Copy only the lines from the one containing "[29:52.37-29:53.43]" through the final line of the records below, exactly as written, with no pictures.

________________________

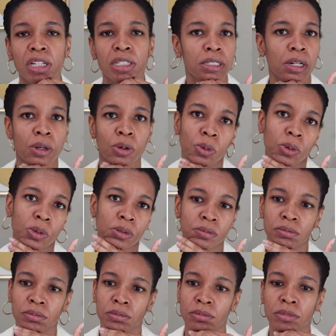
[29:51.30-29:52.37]
That's not cool.
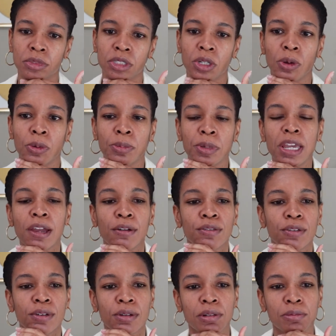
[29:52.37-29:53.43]
So be
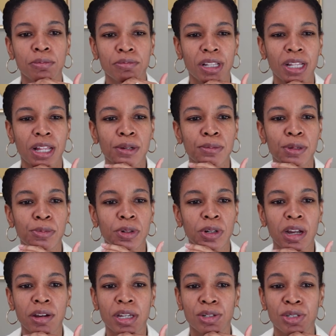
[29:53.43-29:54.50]
careful. A lot of people
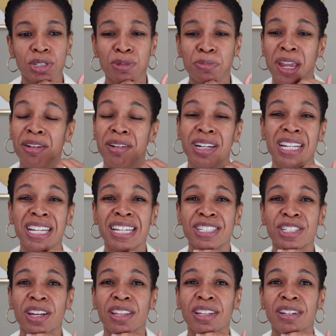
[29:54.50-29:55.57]
are out here just parroting
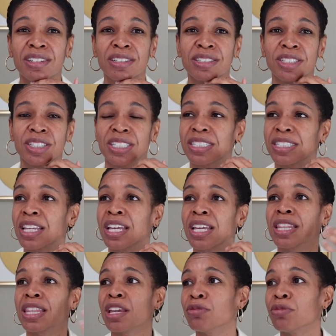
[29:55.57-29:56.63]
each other. Just,
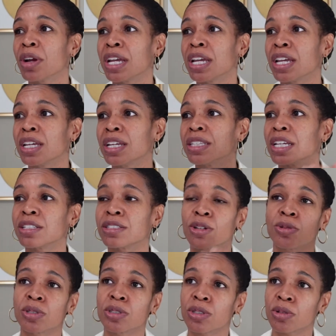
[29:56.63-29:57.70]
they read that
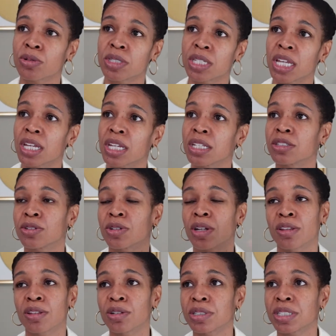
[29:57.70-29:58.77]
so-and-so said, so
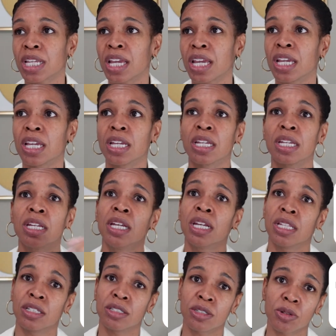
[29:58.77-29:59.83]
now they're saying it.
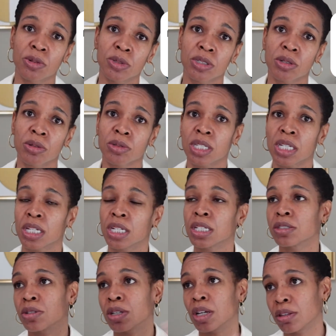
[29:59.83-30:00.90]
And so-and-so said
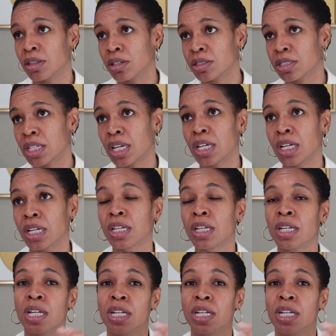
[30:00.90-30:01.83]
it, so now they're saying it.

________________________

=== EXERCISE RESPONSE ===
[29:52.37-29:53.43]
So be
[29:53.43-29:54.50]
careful. A lot of people
[29:54.50-29:55.57]
are out here just parroting
[29:55.57-29:56.63]
each other. Just,
[29:56.63-29:57.70]
they read that
[29:57.70-29:58.77]
so-and-so said, so
[29:58.77-29:59.83]
now they're saying it.
[29:59.83-30:00.90]
And so-and-so said
[30:00.90-30:01.83]
it, so now they're saying it.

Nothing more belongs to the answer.